So let's standardize these values.

## Very important: I need to do my test/train split, but I'm not sure how to do that with this dataset.

Should I combine then split? I might have to uncombine the test, but I need to do it anyway for the test. 

I think.

## This is bad. Should not be scaling the target variable.

In [133]:
# Standardize the numerical data
from sklearn.preprocessing import StandardScaler

# create a scaler object
scaler = StandardScaler()

# fit the scaler to the numerical columns
# do not use the target column
scaler.fit(df_train_num.drop('status_group', axis=1))

# transform the numerical columns
# do not use the target column
df_train_num_scaled = scaler.transform(df_train_num.drop('status_group', axis=1))

# check the shape of the scaled numerical data
print('Shape of the new frame: ', df_train_num_scaled.shape)

# convert the scaled numerical data into a dataframe
df_train_num_scaled = pd.DataFrame(df_train_num_scaled, columns=df_train_num.columns.drop('status_group'))

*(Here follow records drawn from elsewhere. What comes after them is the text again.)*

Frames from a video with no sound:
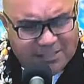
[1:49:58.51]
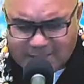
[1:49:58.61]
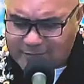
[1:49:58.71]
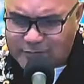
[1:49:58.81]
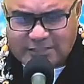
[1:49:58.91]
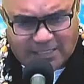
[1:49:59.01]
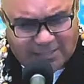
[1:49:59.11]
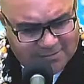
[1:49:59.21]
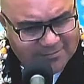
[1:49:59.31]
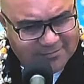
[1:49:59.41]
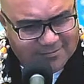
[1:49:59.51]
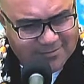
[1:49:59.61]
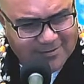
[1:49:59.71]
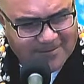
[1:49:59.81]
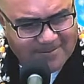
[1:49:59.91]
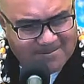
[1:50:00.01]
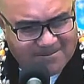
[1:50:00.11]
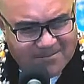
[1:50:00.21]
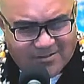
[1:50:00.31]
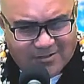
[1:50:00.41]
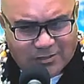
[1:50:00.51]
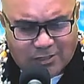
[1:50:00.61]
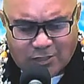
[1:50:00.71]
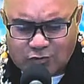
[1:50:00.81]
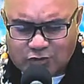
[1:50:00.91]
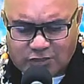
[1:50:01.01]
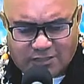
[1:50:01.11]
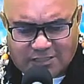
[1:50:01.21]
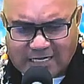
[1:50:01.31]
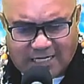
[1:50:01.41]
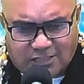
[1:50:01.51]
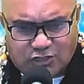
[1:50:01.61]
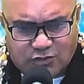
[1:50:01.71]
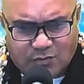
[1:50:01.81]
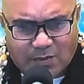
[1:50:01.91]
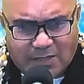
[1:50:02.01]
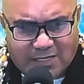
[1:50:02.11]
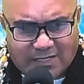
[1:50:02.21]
end of the day, they're still God's children.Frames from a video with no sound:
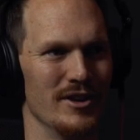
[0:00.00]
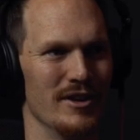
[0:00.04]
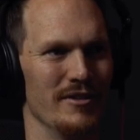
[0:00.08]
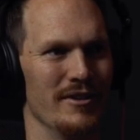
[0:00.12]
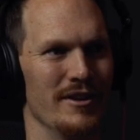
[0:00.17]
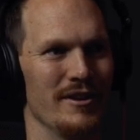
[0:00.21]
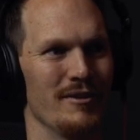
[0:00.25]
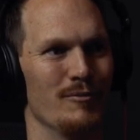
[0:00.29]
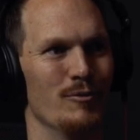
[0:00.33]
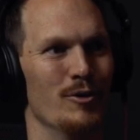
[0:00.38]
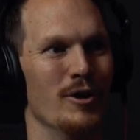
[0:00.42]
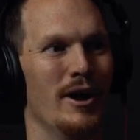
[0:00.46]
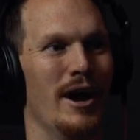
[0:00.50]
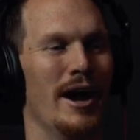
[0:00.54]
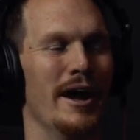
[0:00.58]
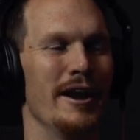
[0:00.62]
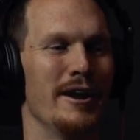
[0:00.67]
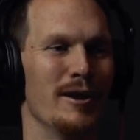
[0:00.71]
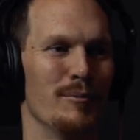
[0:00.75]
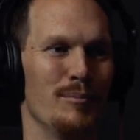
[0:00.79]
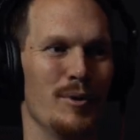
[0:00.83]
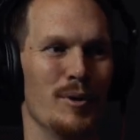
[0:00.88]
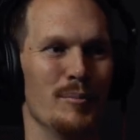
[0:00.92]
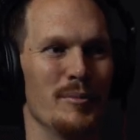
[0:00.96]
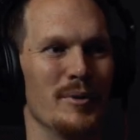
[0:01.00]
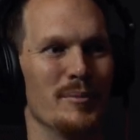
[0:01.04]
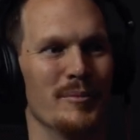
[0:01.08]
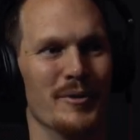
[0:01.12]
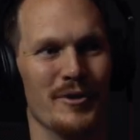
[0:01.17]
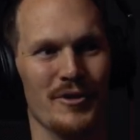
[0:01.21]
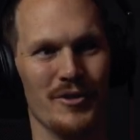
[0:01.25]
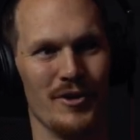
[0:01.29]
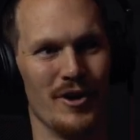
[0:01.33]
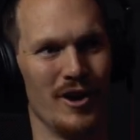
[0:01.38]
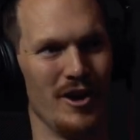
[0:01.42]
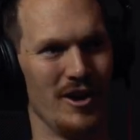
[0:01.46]
that. Like where I get pumped up
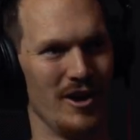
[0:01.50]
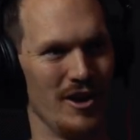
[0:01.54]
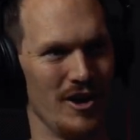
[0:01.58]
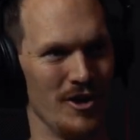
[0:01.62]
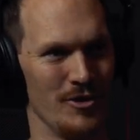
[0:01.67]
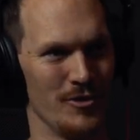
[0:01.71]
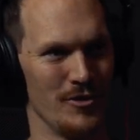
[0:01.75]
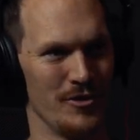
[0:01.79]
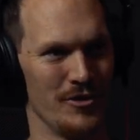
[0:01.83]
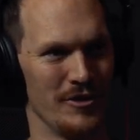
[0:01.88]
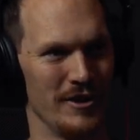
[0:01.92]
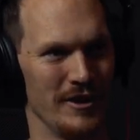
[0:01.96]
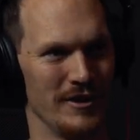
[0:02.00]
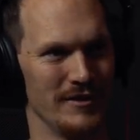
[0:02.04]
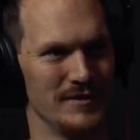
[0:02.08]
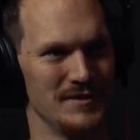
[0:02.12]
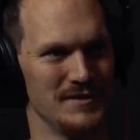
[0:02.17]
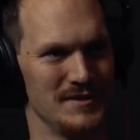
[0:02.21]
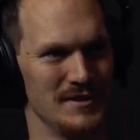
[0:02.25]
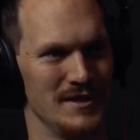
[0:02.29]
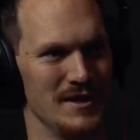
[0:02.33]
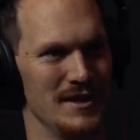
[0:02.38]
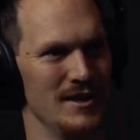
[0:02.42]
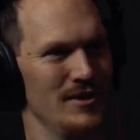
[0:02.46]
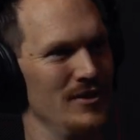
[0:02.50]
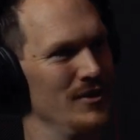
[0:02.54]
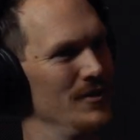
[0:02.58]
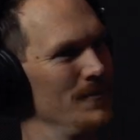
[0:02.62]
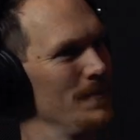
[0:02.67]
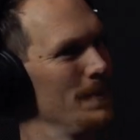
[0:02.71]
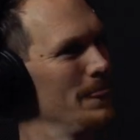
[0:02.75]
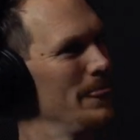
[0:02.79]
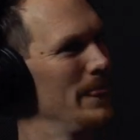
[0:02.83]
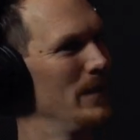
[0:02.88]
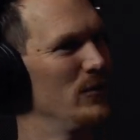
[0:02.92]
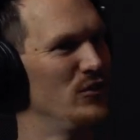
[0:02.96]
on other things,
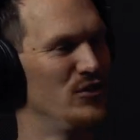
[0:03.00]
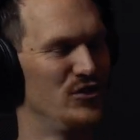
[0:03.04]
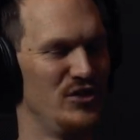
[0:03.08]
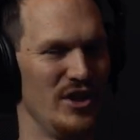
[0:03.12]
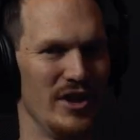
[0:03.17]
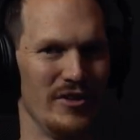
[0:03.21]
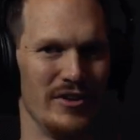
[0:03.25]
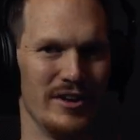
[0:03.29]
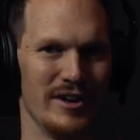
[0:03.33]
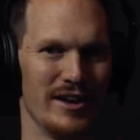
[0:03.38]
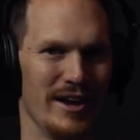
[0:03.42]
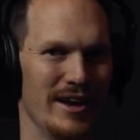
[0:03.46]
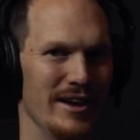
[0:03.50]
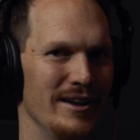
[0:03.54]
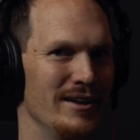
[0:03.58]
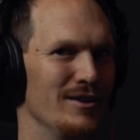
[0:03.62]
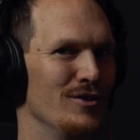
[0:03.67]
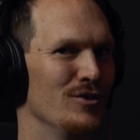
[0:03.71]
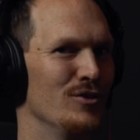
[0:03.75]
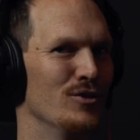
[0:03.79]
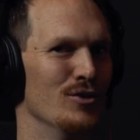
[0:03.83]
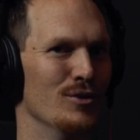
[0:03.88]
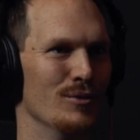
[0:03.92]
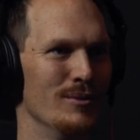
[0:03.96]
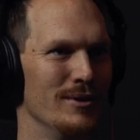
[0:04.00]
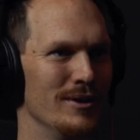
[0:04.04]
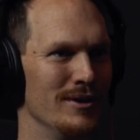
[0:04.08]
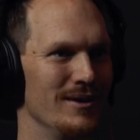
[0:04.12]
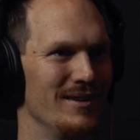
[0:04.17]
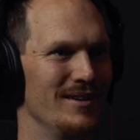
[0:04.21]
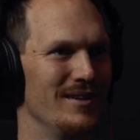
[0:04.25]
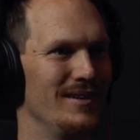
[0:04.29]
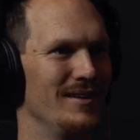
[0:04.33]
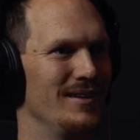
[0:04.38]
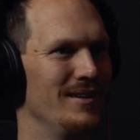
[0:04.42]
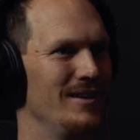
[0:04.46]
selling, I can do it
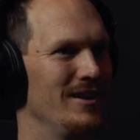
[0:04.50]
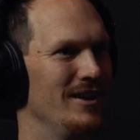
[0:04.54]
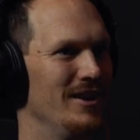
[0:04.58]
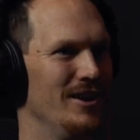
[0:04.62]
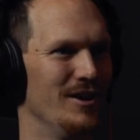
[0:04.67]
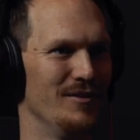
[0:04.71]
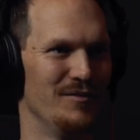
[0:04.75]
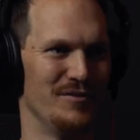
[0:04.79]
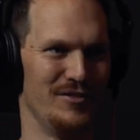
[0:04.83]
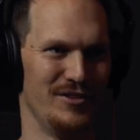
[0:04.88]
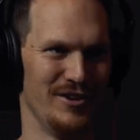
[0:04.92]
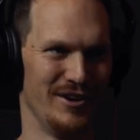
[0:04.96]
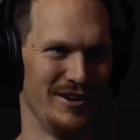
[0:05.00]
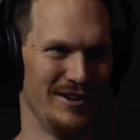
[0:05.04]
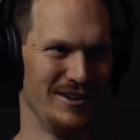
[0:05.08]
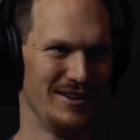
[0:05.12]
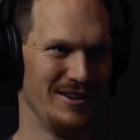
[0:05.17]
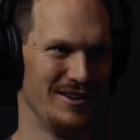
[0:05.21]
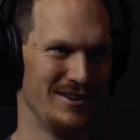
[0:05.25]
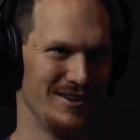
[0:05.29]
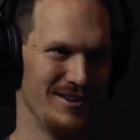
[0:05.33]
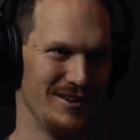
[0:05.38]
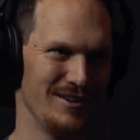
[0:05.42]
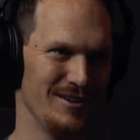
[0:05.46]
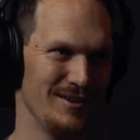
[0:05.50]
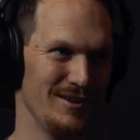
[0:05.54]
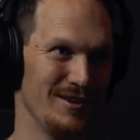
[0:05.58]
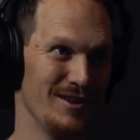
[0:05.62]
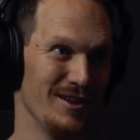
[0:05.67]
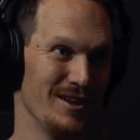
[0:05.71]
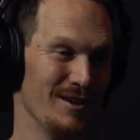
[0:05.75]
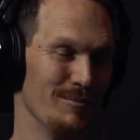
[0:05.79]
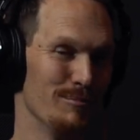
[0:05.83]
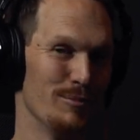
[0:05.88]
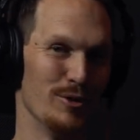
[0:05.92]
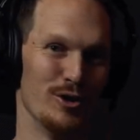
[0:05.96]
and I've done it,
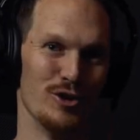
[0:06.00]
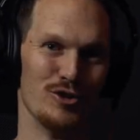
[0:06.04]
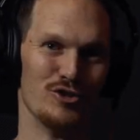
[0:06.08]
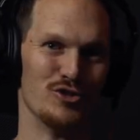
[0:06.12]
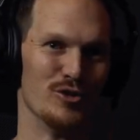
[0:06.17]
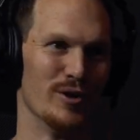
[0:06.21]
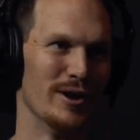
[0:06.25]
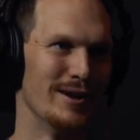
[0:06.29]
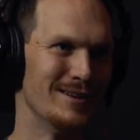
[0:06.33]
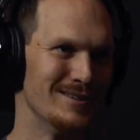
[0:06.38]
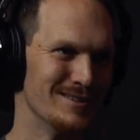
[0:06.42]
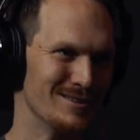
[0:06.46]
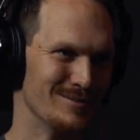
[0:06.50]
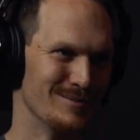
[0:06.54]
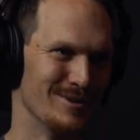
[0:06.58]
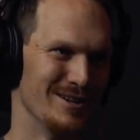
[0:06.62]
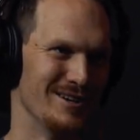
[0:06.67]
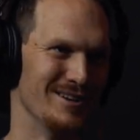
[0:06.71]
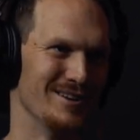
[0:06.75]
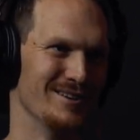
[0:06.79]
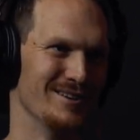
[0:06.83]
but it drains me.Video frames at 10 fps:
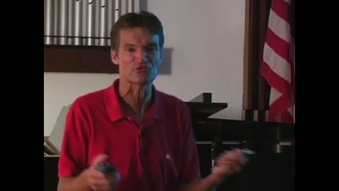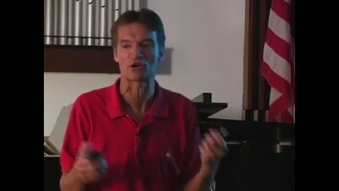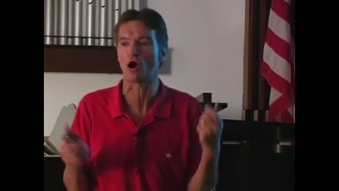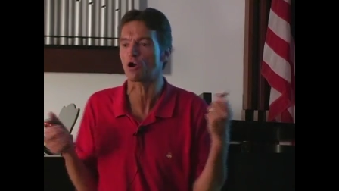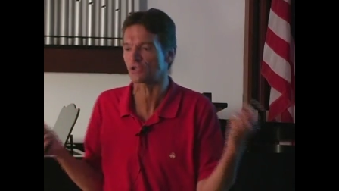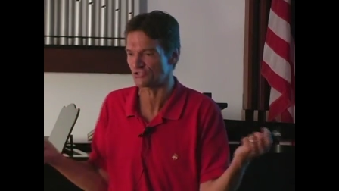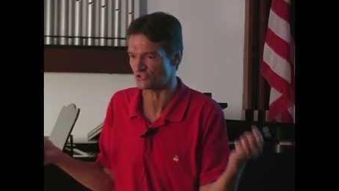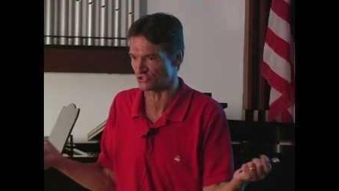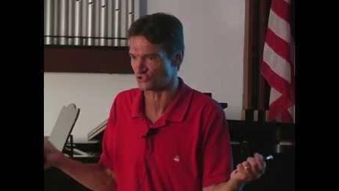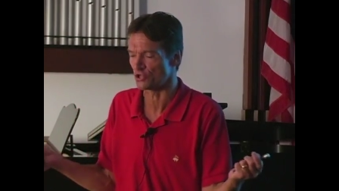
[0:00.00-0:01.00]
the
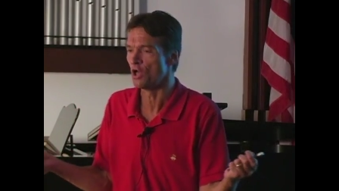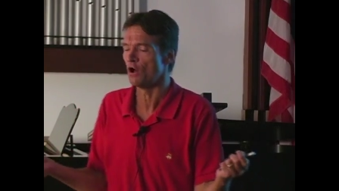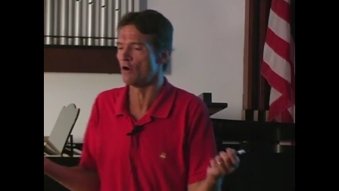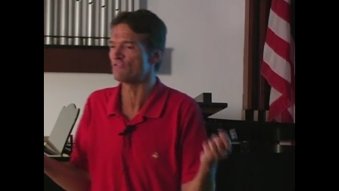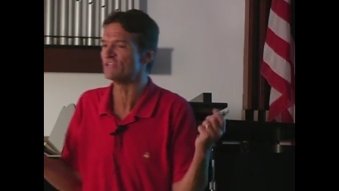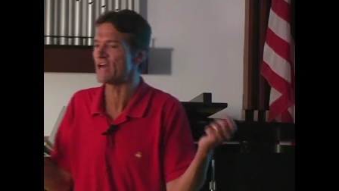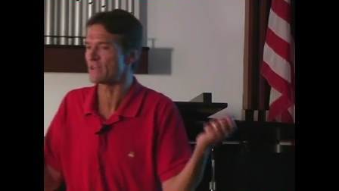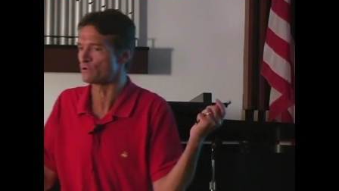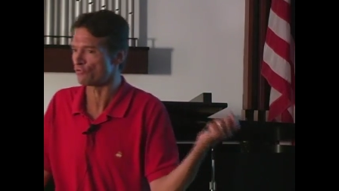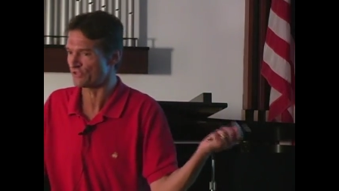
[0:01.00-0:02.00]
carcasses of the dead
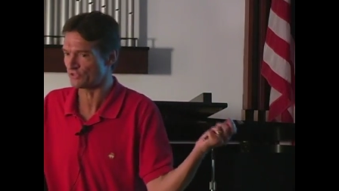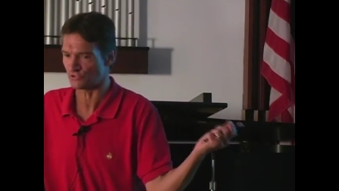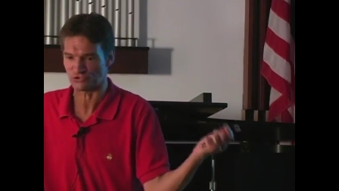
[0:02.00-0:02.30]
endothelial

# check the head of the scaled numerical data
df_train_num_scaled.head()

Shape of the new frame:  (59400, 10)


Unnamed: 0,id,amount_tsh,gps_height,longitude,latitude,num_private,region_code,district_code,population,construction_year
0,1.512933,1.895665,1.041252,0.131052,-1.408791,-0.038749,-0.244325,-0.06537,-0.150399,0.733857
1,-1.32099,-0.10597,1.054237,0.09461,1.207934,-0.038749,0.267409,-0.376781,0.21229,0.745416
2,-0.130757,-0.09763,0.025541,0.515158,0.639751,-0.038749,0.324269,-0.169174,0.14866,0.744365
3,1.427676,-0.10597,-0.584751,0.671308,-1.84972,-0.038749,4.247564,5.955245,-0.25857,0.720196
4,-0.810478,-0.10597,-0.9642,-0.448669,1.317271,-0.038749,0.153691,-0.480585,-0.381587,-1.366788


### But I've also dropped my column that tells me the category each is in.

I need to figure out how I'm going to collapse the two.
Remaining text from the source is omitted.